Agnes. That must have been whom he'd been talking to. So, she was still alive, at least at the time Joanie opened the door. She was trying to process everything she was hearing while feeling the cold metal barrel against the back of her head, so her brain was a little muddled, and she sounded a little slow on the uptake when she repeated, "Ditching me?"

"Yeah," he said, his smile a little too stiff. Something on her face was making him hesitate, but he was here with flowers, and he was determined. If she actually liked him, she might have found his forwardness charming, but he'd creeped over here following the tracking device she'd left inside Agnes' car parked right outside the house, so she had more cause to suspect his intentions. "See, my car was stolen, so I had to deal with that, give a police report and all that, and by the time I had the chance to get back to your table, you'd gone. I just wanted to come here and explain."

"I see," she said. The gunman behind the door pressed the gun a little harder against the back of her head, a nudge to hurry the fuck up and get rid of this guy. "How did you find me?" she asked. "I never gave you my address."

Brandon smiled crookedly. "I have my ways of finding information."

"Uh-huh." Joanie felt like she was between the frying pan and the fire. What was she to do here?
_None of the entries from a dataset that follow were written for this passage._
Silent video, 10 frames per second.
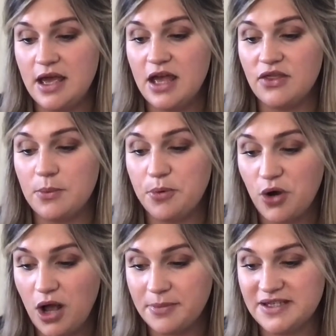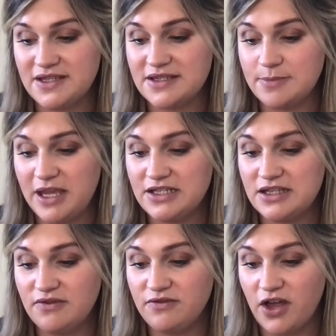the promises made to
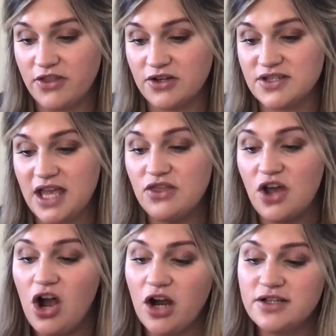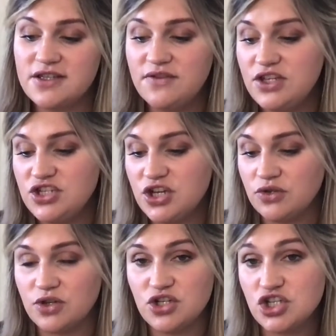the fathers, and the hearts of the
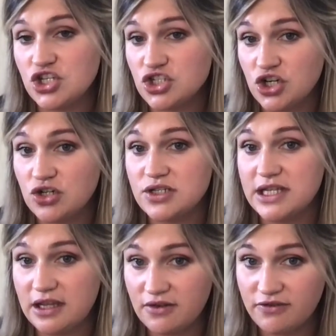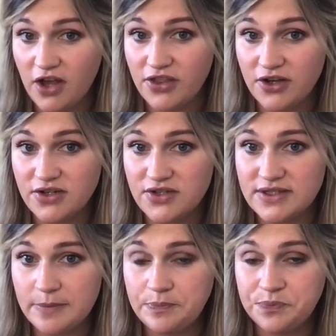children should turn to their
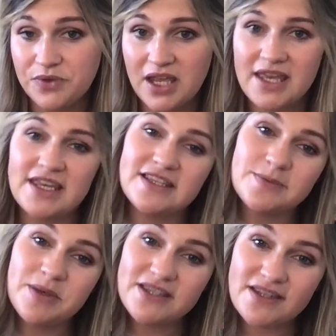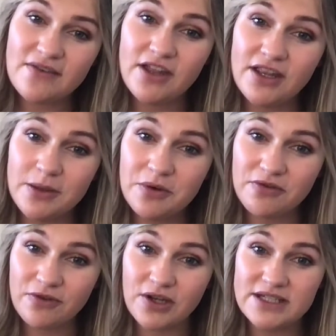fathers. He's specifically
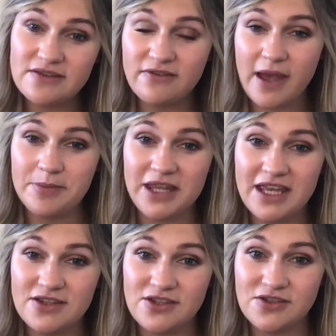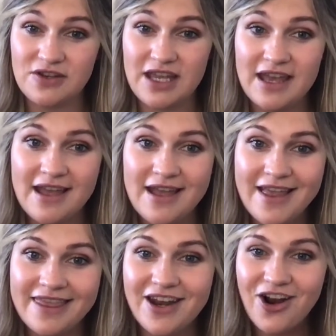referring to family history,
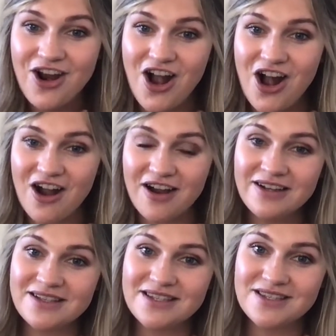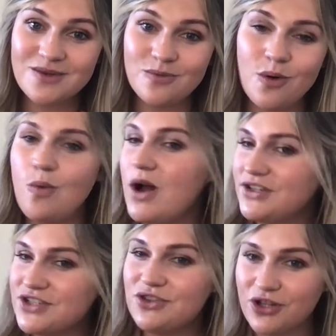that our hearts will
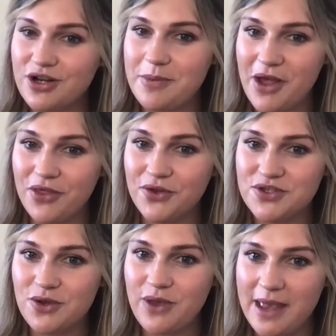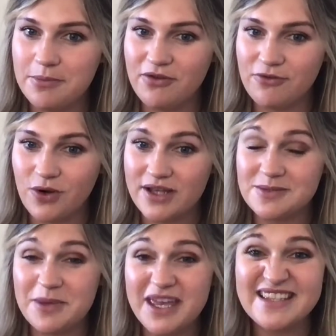want to learn about those who came before
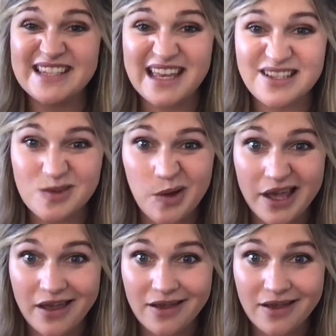us, because guess what?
Brandon was definitely giving off a rapey vibe, and in a normal situation she was sure he would be a threat, but the gun barrel pressing into her reminded her that the larger threat, in fact, was behind her. "Well, Brandon," she said, "it's late, and I didn't invite you here, and I'd like you to leave."

She made to close the door, but he put his hand out. "Hang on," he said, smarmy and aggressive. "I didn't come all this way in a borrowed car just to be turned away without at least a hope of reconnecting with you in the future."

The best thing to do to get rid of this guy quickly, for her sake as well as for his, would be to promise that she would, that she'd get his number and call him, but indignation was warring with her sense of self-preservation, and the last thing she wanted to do was give this guy any opening at all.

"No," she said. "Your coming all this way without my invitation has negated any chance of your reconnecting with me. We talked in a bar. That was it. In fact, when I went to the bathroom, I was getting ready to leave. Without you. So, really, when you had to leave to deal with your car, it was just as well."

She pressed harder on the door, but he pressed back. "Hey, now," he protested.

"I'm going to call the police if you persist in preventing me from closing this door," she said.

"Aren't you the police, though?" he asked with a sinister grin. "I bet you could take me down with a choke hold, pin me to the ground, get all up against me. I'd let you."

"How do you know I'm a police officer?" she asked.

His face fell. "I've seen you around the city."